┌─ Records supplied
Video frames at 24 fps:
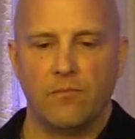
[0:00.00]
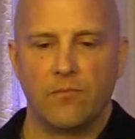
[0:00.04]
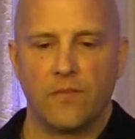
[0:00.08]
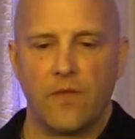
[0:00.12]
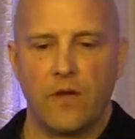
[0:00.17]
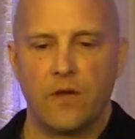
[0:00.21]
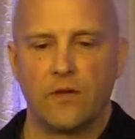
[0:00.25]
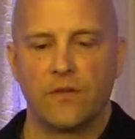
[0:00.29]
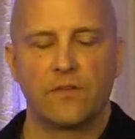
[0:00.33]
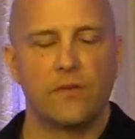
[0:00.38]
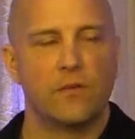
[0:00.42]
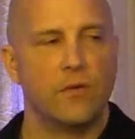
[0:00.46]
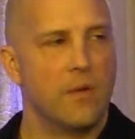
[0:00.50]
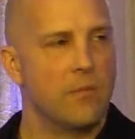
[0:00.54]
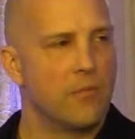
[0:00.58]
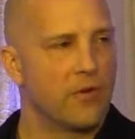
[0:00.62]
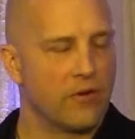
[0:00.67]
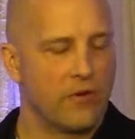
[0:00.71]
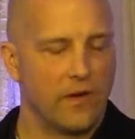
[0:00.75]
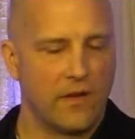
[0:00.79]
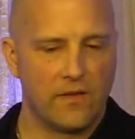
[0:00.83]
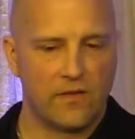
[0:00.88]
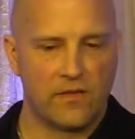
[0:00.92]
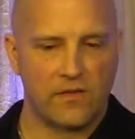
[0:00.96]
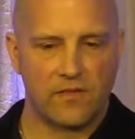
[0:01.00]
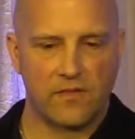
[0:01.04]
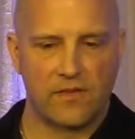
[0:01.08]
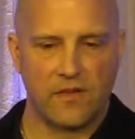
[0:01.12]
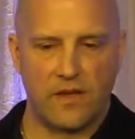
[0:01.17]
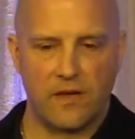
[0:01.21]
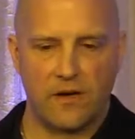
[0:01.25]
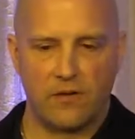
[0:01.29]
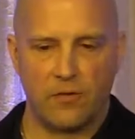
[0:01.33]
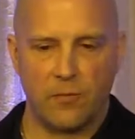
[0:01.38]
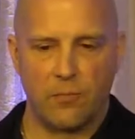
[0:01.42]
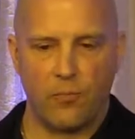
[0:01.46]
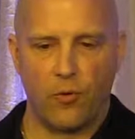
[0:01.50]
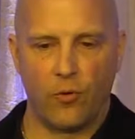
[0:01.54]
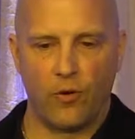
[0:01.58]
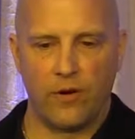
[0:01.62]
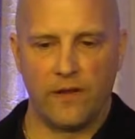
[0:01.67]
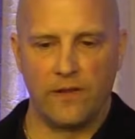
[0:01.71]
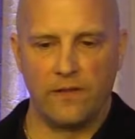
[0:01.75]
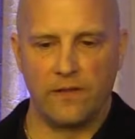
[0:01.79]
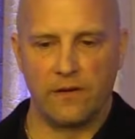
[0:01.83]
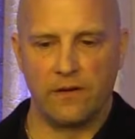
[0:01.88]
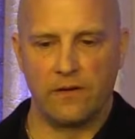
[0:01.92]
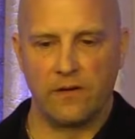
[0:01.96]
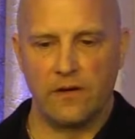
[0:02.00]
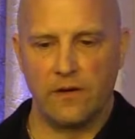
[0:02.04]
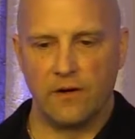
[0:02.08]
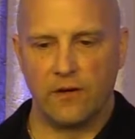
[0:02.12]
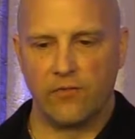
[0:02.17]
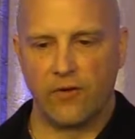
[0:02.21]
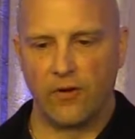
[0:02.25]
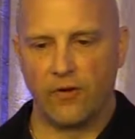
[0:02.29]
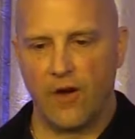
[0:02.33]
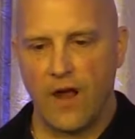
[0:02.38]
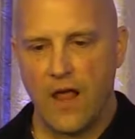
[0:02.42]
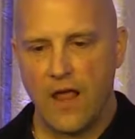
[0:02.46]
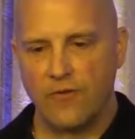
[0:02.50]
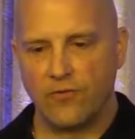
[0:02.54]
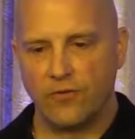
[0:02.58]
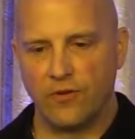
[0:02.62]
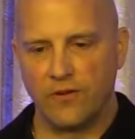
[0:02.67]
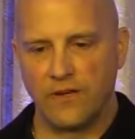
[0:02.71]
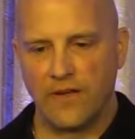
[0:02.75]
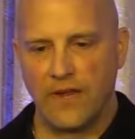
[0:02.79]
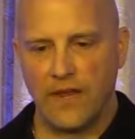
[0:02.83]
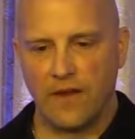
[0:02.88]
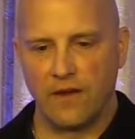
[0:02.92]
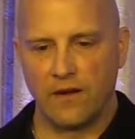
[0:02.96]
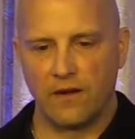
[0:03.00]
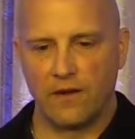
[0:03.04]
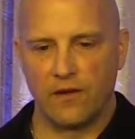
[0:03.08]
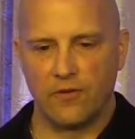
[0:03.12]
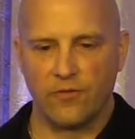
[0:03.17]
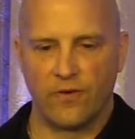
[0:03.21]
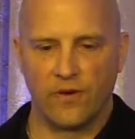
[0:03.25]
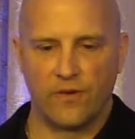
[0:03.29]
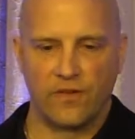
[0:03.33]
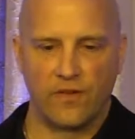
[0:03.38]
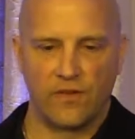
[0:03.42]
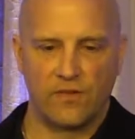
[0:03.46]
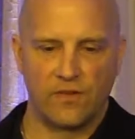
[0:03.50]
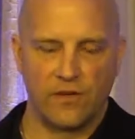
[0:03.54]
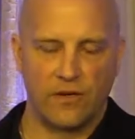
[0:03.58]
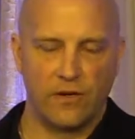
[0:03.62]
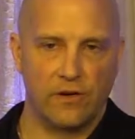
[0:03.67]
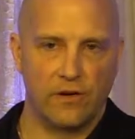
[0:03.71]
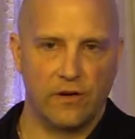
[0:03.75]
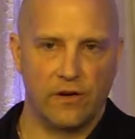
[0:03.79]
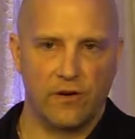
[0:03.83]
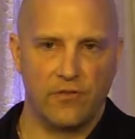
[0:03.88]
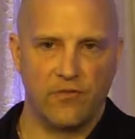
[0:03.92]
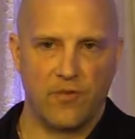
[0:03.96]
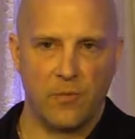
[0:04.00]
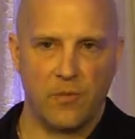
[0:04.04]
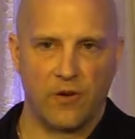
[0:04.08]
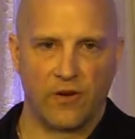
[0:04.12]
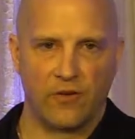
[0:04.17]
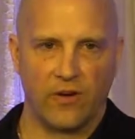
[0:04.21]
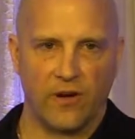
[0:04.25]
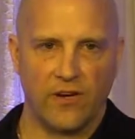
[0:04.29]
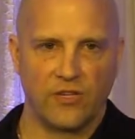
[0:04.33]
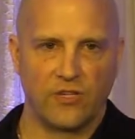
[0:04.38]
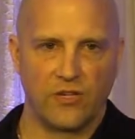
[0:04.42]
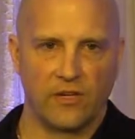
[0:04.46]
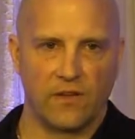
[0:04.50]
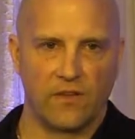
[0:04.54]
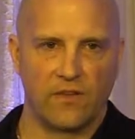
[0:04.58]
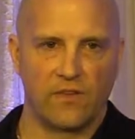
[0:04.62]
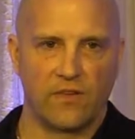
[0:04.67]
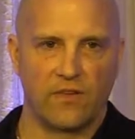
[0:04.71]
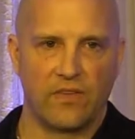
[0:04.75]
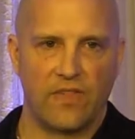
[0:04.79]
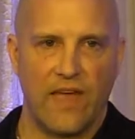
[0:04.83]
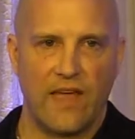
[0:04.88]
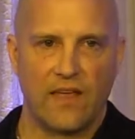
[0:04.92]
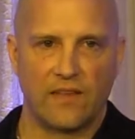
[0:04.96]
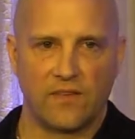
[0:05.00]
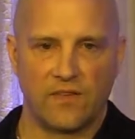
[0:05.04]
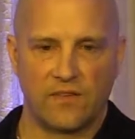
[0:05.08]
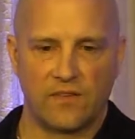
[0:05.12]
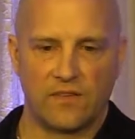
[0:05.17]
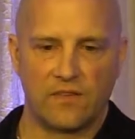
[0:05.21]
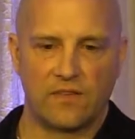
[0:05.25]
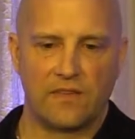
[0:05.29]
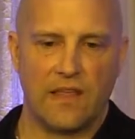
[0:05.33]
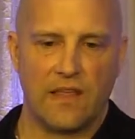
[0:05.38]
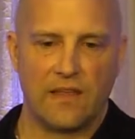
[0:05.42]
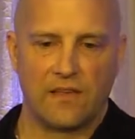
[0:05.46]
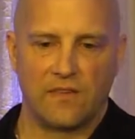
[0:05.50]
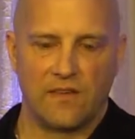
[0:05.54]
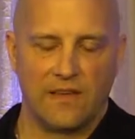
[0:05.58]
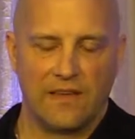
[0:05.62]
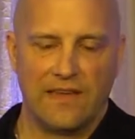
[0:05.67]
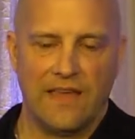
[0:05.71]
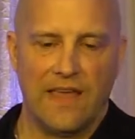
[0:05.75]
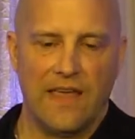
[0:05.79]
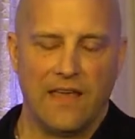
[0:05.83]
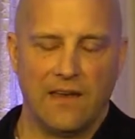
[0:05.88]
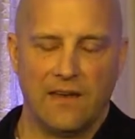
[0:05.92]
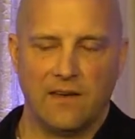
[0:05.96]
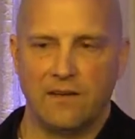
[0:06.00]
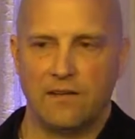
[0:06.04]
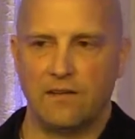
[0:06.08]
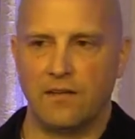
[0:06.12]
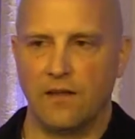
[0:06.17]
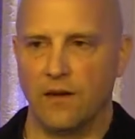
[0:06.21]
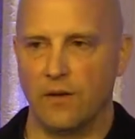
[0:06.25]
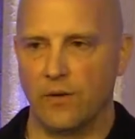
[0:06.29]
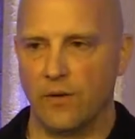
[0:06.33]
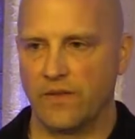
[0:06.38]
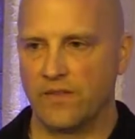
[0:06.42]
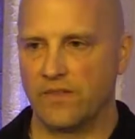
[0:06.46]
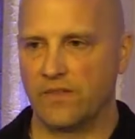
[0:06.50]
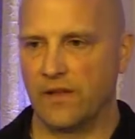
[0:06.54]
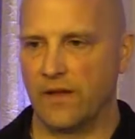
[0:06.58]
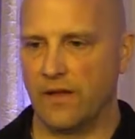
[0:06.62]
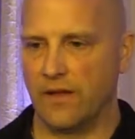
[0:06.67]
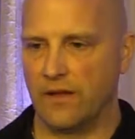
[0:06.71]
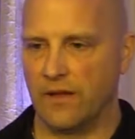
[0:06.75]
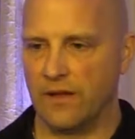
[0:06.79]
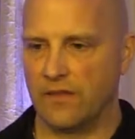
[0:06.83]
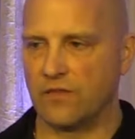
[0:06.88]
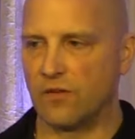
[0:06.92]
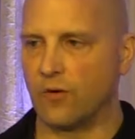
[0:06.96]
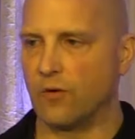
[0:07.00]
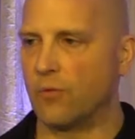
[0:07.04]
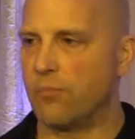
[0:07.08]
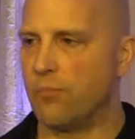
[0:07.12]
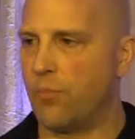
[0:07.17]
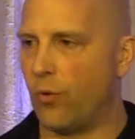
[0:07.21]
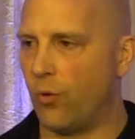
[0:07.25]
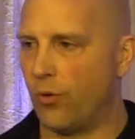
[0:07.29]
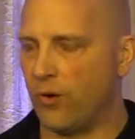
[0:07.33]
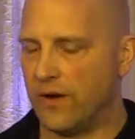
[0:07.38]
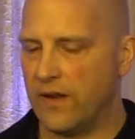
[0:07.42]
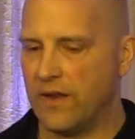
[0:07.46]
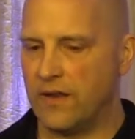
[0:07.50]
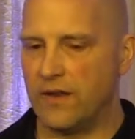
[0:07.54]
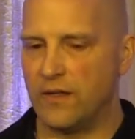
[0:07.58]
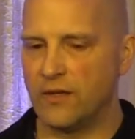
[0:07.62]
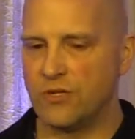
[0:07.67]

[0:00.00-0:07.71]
Also, immigrants reporting their year of arrival in Canada versus their year of immigration. So that's again, it's a reporting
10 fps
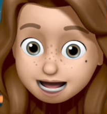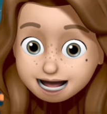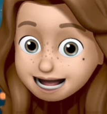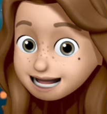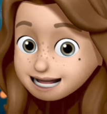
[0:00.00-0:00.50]

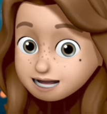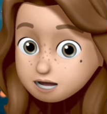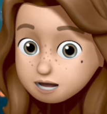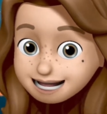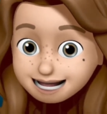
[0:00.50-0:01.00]
Hey,
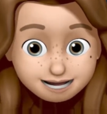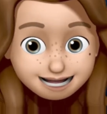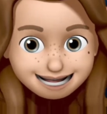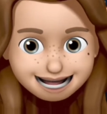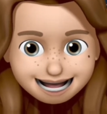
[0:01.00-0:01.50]
you're here
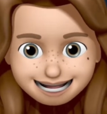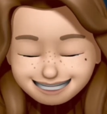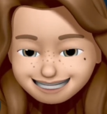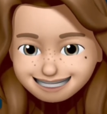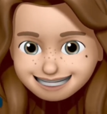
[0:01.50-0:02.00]
again!
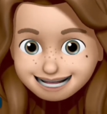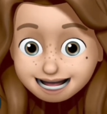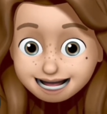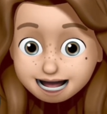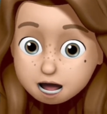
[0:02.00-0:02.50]

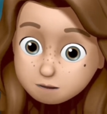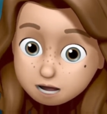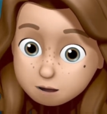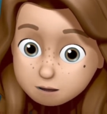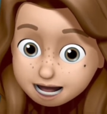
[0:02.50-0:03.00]
I'm
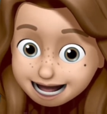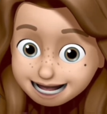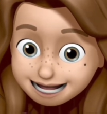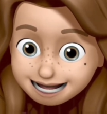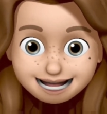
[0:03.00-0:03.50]

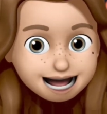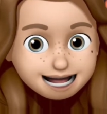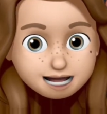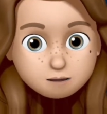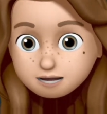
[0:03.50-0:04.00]
Gabrielle, and
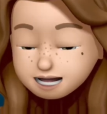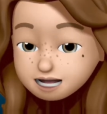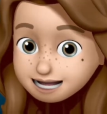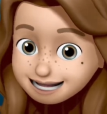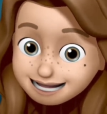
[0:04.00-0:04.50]
I was
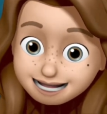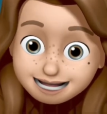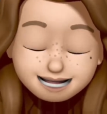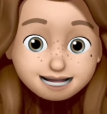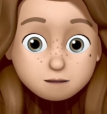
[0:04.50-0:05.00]
just
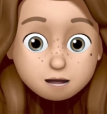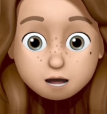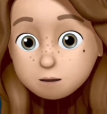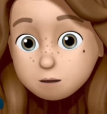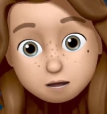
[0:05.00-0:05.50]
thinking
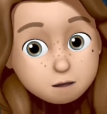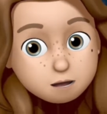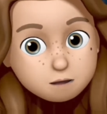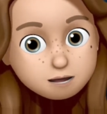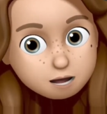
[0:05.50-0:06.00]
about what we
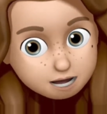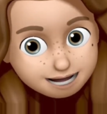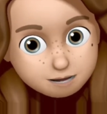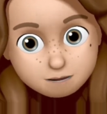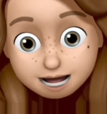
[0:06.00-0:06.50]
were
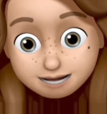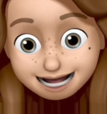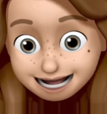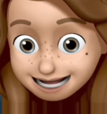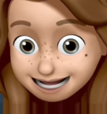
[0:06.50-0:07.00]
talking about
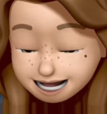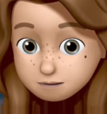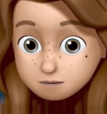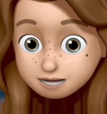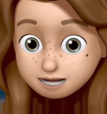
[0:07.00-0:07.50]
last time,
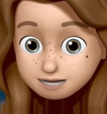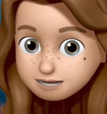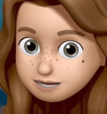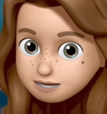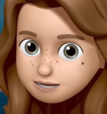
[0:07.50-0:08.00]

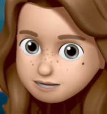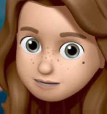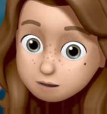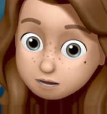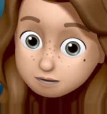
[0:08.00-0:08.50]
because
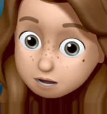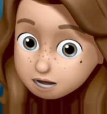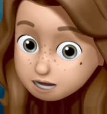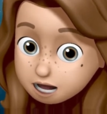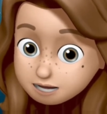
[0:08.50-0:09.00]
we've learned a
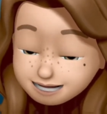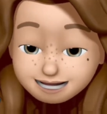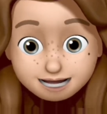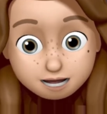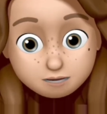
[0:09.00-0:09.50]
lot of
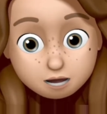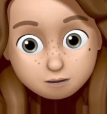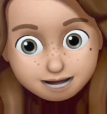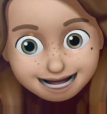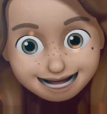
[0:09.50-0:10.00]
stuff
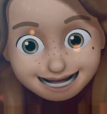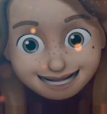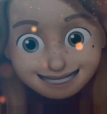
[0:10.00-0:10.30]
already.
└─
● **What needs to be done**: Return each entry exactly as it appears above, but exclude the pictures.

● **Written reply**:
Video frames at 24 fps:
[0:00.00]
[0:00.04]
[0:00.08]
[0:00.12]
[0:00.17]
[0:00.21]
[0:00.25]
[0:00.29]
[0:00.33]
[0:00.38]
[0:00.42]
[0:00.46]
[0:00.50]
[0:00.54]
[0:00.58]
[0:00.62]
[0:00.67]
[0:00.71]
[0:00.75]
[0:00.79]
[0:00.83]
[0:00.88]
[0:00.92]
[0:00.96]
[0:01.00]
[0:01.04]
[0:01.08]
[0:01.12]
[0:01.17]
[0:01.21]
[0:01.25]
[0:01.29]
[0:01.33]
[0:01.38]
[0:01.42]
[0:01.46]
[0:01.50]
[0:01.54]
[0:01.58]
[0:01.62]
[0:01.67]
[0:01.71]
[0:01.75]
[0:01.79]
[0:01.83]
[0:01.88]
[0:01.92]
[0:01.96]
[0:02.00]
[0:02.04]
[0:02.08]
[0:02.12]
[0:02.17]
[0:02.21]
[0:02.25]
[0:02.29]
[0:02.33]
[0:02.38]
[0:02.42]
[0:02.46]
[0:02.50]
[0:02.54]
[0:02.58]
[0:02.62]
[0:02.67]
[0:02.71]
[0:02.75]
[0:02.79]
[0:02.83]
[0:02.88]
[0:02.92]
[0:02.96]
[0:03.00]
[0:03.04]
[0:03.08]
[0:03.12]
[0:03.17]
[0:03.21]
[0:03.25]
[0:03.29]
[0:03.33]
[0:03.38]
[0:03.42]
[0:03.46]
[0:03.50]
[0:03.54]
[0:03.58]
[0:03.62]
[0:03.67]
[0:03.71]
[0:03.75]
[0:03.79]
[0:03.83]
[0:03.88]
[0:03.92]
[0:03.96]
[0:04.00]
[0:04.04]
[0:04.08]
[0:04.12]
[0:04.17]
[0:04.21]
[0:04.25]
[0:04.29]
[0:04.33]
[0:04.38]
[0:04.42]
[0:04.46]
[0:04.50]
[0:04.54]
[0:04.58]
[0:04.62]
[0:04.67]
[0:04.71]
[0:04.75]
[0:04.79]
[0:04.83]
[0:04.88]
[0:04.92]
[0:04.96]
[0:05.00]
[0:05.04]
[0:05.08]
[0:05.12]
[0:05.17]
[0:05.21]
[0:05.25]
[0:05.29]
[0:05.33]
[0:05.38]
[0:05.42]
[0:05.46]
[0:05.50]
[0:05.54]
[0:05.58]
[0:05.62]
[0:05.67]
[0:05.71]
[0:05.75]
[0:05.79]
[0:05.83]
[0:05.88]
[0:05.92]
[0:05.96]
[0:06.00]
[0:06.04]
[0:06.08]
[0:06.12]
[0:06.17]
[0:06.21]
[0:06.25]
[0:06.29]
[0:06.33]
[0:06.38]
[0:06.42]
[0:06.46]
[0:06.50]
[0:06.54]
[0:06.58]
[0:06.62]
[0:06.67]
[0:06.71]
[0:06.75]
[0:06.79]
[0:06.83]
[0:06.88]
[0:06.92]
[0:06.96]
[0:07.00]
[0:07.04]
[0:07.08]
[0:07.12]
[0:07.17]
[0:07.21]
[0:07.25]
[0:07.29]
[0:07.33]
[0:07.38]
[0:07.42]
[0:07.46]
[0:07.50]
[0:07.54]
[0:07.58]
[0:07.62]
[0:07.67]

[0:00.00-0:07.71]
Also, immigrants reporting their year of arrival in Canada versus their year of immigration. So that's again, it's a reporting
10 fps
[0:00.00-0:00.50]

[0:00.50-0:01.00]
Hey,
[0:01.00-0:01.50]
you're here
[0:01.50-0:02.00]
again!
[0:02.00-0:02.50]

[0:02.50-0:03.00]
I'm
[0:03.00-0:03.50]

[0:03.50-0:04.00]
Gabrielle, and
[0:04.00-0:04.50]
I was
[0:04.50-0:05.00]
just
[0:05.00-0:05.50]
thinking
[0:05.50-0:06.00]
about what we
[0:06.00-0:06.50]
were
[0:06.50-0:07.00]
talking about
[0:07.00-0:07.50]
last time,
[0:07.50-0:08.00]

[0:08.00-0:08.50]
because
[0:08.50-0:09.00]
we've learned a
[0:09.00-0:09.50]
lot of
[0:09.50-0:10.00]
stuff
[0:10.00-0:10.30]
already.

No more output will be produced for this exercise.